Раннее декабрьское утро. Ведра, ударяясь о булыжник, разливают перезвон. Мальчишки на конюшне, едва натянув бриджи на заледеневшие задницы и еще не успев ополоснуть заспанные глаза, уже весело распевают хриплыми спросонья голосами. Из сбруйной доносится позвякивание упряжки, из конюшни — ржанье; пахнет кожей, пастой для чистки сбруи, седельным маслом; пахнет отваром льняного семени, кипящим на плите; пахнет теплым свежим навозом, выброшенным из конюшен, пенящейся мочой… Нимбы фонарей пляшут в тумане, заиндевевший колодец похож на призрак, и вздетая на вилы охапка сена проплывает по двору, точно насаженная на пику голова великана…

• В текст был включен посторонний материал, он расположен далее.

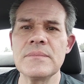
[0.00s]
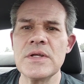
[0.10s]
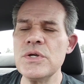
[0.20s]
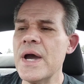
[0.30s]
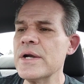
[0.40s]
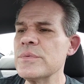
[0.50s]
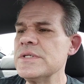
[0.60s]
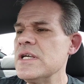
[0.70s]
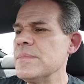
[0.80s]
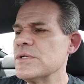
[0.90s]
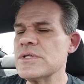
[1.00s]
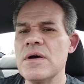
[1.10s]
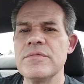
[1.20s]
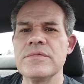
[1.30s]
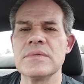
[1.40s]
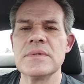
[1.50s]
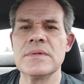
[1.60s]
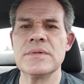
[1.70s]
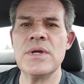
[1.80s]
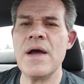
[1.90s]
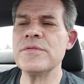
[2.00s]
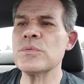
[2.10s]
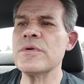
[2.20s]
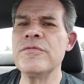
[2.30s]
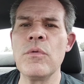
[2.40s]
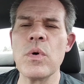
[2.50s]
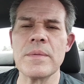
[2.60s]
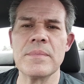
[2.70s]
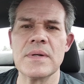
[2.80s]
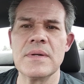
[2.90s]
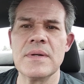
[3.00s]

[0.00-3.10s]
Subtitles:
you got to redeem yourself. You have to reform.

Две недели до рождества, и часы на конюшне только что пробили шесть ударов! По заведенному Мэри распорядку утро — даже если это не утро охоты — начинается в мелтонских конюшнях раным-рано (морозы приостановили охоту даже в неустрашимом Мелтоне).

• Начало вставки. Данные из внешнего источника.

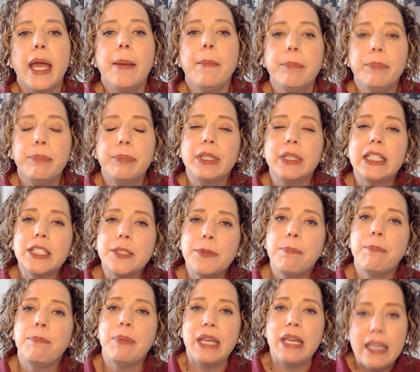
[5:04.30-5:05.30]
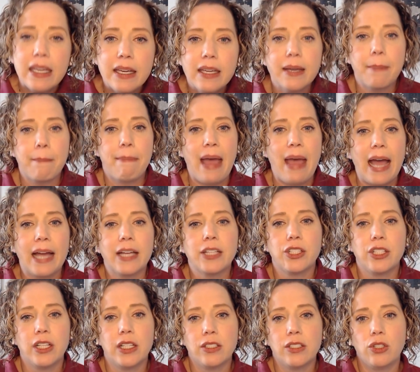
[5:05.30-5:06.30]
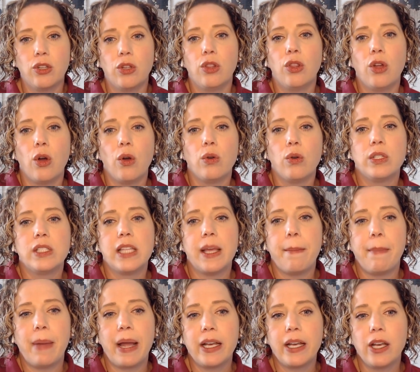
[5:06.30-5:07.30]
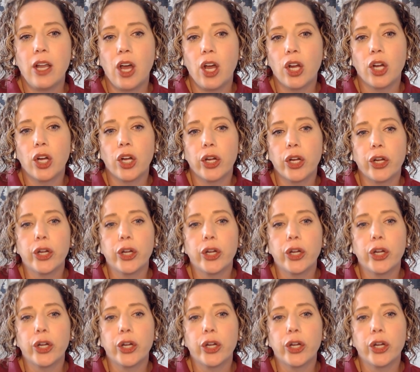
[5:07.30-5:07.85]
And please be compassionate to those that might not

Полли в ночной рубашке, высунувшись из окна спальни, прислушивалась к шуму и старалась разглядеть, что там происходит. Запахи, к сожалению, не долетали сюда из-за дальности расстояния, а для Полли запах конюшни был — после запаха Гастина — самым замечательным на свете, притягательнее даже запаха кроличьей клетки с ее любимыми кроликами. Когда Полли высунулась из окна, ее обдало морозным декабрьским воздухом и зубы у нее застучали от холода, но она не придала этому никакого значения: холод не так страшен, как скука. Главным проклятием жизни Полли было то, что каждый божий день она просыпалась чуть свет — пять, десять минут шестого, — а в этот ранний час Полли никому, по-видимому, не была нужна, если, конечно, у них не гостил дядя Огастин. Однако вставать ей не разрешалось еще целую вечность — пока в унылые семь часов не появится Минта. Исключение из этого правила составляли только рождественские праздники и Поллин день рождения. Вот если бы ей разрешали брать к себе в постель ее кроликов или хотя бы котенка, она бы еще, пожалуй, могла улежать подольше, но попробуй улежи с одними только плюшевыми медведями, которые даже и не пахнут ничем, кроме магазина игрушек, — так что в них толку… Какие счастливцы эти мальчишки-конюхи (думала Полли) — всю жизнь, каждый день могут вставать в половине шестого, и никто им этого не запрещает!
Полли как-то раз сказала Вилли Воробышку, что он очень счастливый, но Вилли в ответ только издал носом какие-то звуки, и Полли нашла эти звуки грубыми. Но тем не менее Вилли Воробышек был ее любимцем (четырнадцать лет, а до сих пор почти одного с ней роста). Помимо «мальчишечьего» запаха от Вилли пахло еще джином и табаком, ну и, конечно, лошадьми: его прочат в жокеи, сказал он Полли. И притом он был очень умный. Полли видела, как он взнуздывал гунтера в сто семьдесят сантиметров высотой. Положив на землю яблоко, он заставил лошадь опустить голову, а когда она снова подняла голову, Вилли Воробышек взлетел на воздух, повиснув на уздечке.